同日の予算委では、安倍晋三首相が、裁量労働制のデータ問題に関し、「きっちり実態把握をしない限り、政府全体として前に進めない」と答弁。ただ、実態把握の手法については「加藤勝信厚生労働相を中心に検討する」というだけで、野党側が求める労働者への聞き取り調査の実施や具体的内容に関しては終始言明を避けました。「実態把握」には「相応の時間を要する」と述べました。

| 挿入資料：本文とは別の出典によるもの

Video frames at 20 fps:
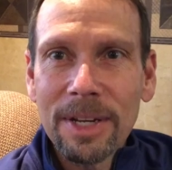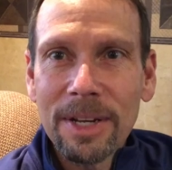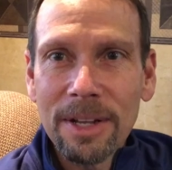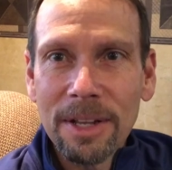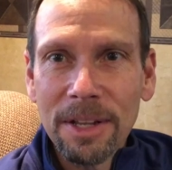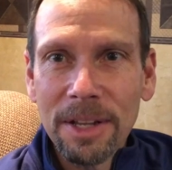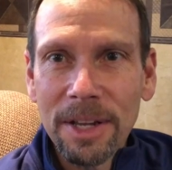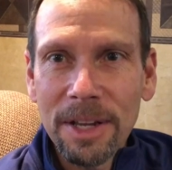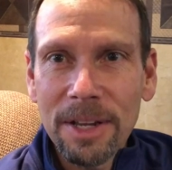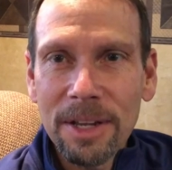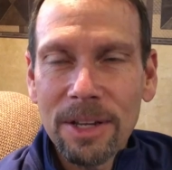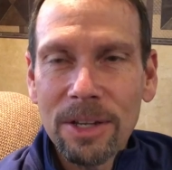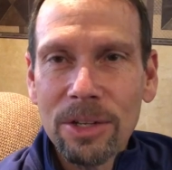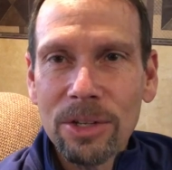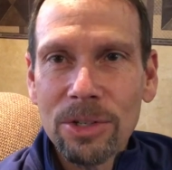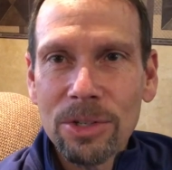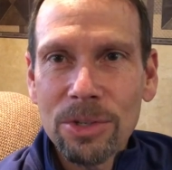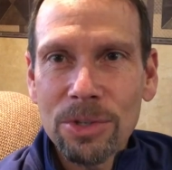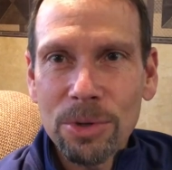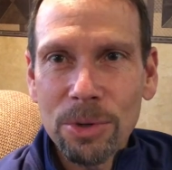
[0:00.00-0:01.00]
click,
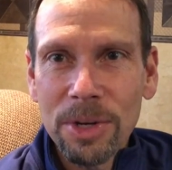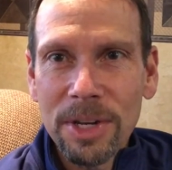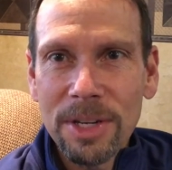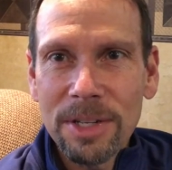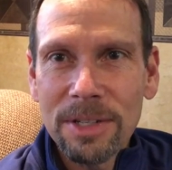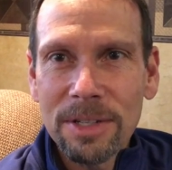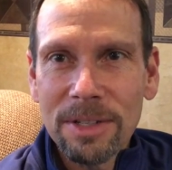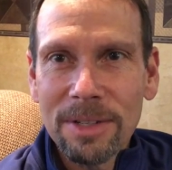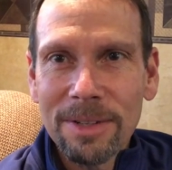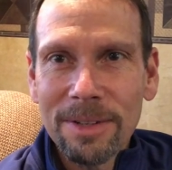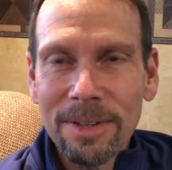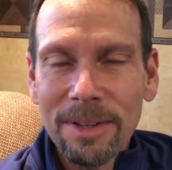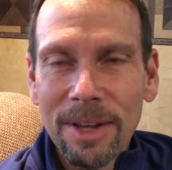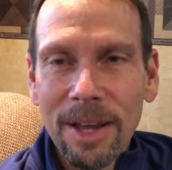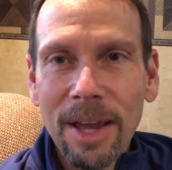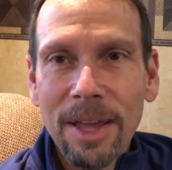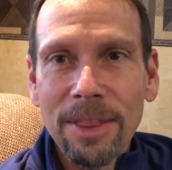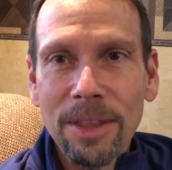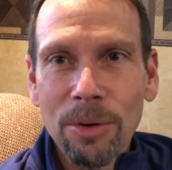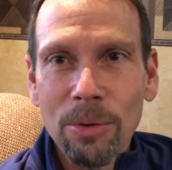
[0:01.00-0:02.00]
treat,
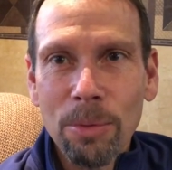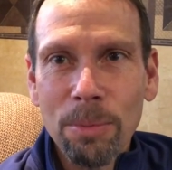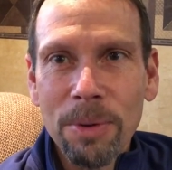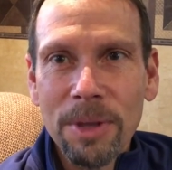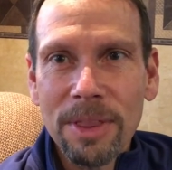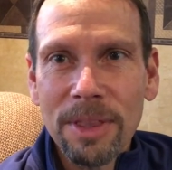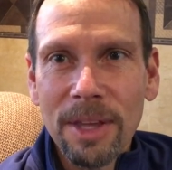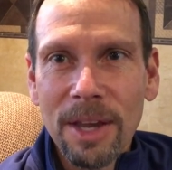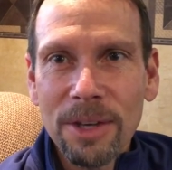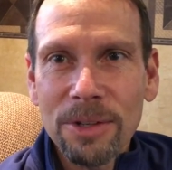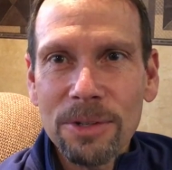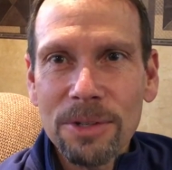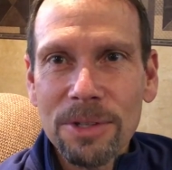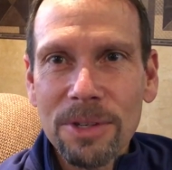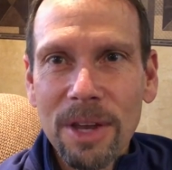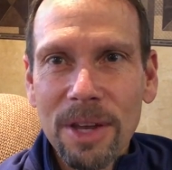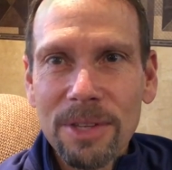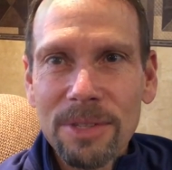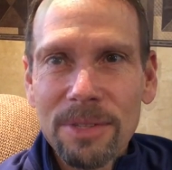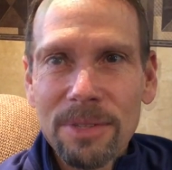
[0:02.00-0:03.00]
and then repeat the
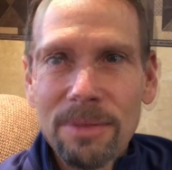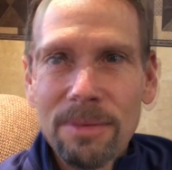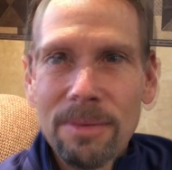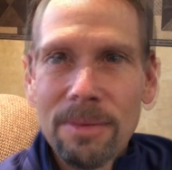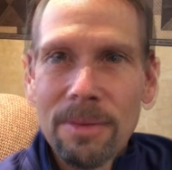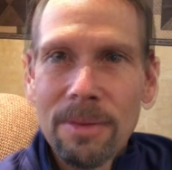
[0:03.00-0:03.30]
exercise.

複数の政権幹部によると、政府・与党は、法案の提出を4月以降に先送りする方向で調整に入りました。
組み替え案
経済政策の転換要求
軍事費一部にメス 暮らしへ
野党6党・会派が衆院に共同提出した組み替え案は「アベノミクスの失敗は明らかであり、経済政策の転換が必須である」と指摘。▽保育士の給与引き上げなどの「人への投資」▽農業者戸別所得補償制度の復活などの「地域活性化」▽裁量労働についての全般的な再調査や公文書管理の適正化の経費計上▽政府が提案する生活保護基準見直しの再考―に計1・9兆円程度の歳出の追加を盛り込みました。一方、米国から兵器を調達する有償軍事援助(FMS)など水膨れ予算の適正化などに1・9兆円程度の歳出削減を求めています。
討論で日本共産党の藤野議員は、同組み替え案は、部分的ではあるが巨額の軍事費・FMSなどにメスを入れ、格差と貧困の是正や国民生活に振り向けるもので「6野党が一致して安倍政権の経済政策の転換を求めた点に意義がある」と、共同提案に加わった理由を述べました。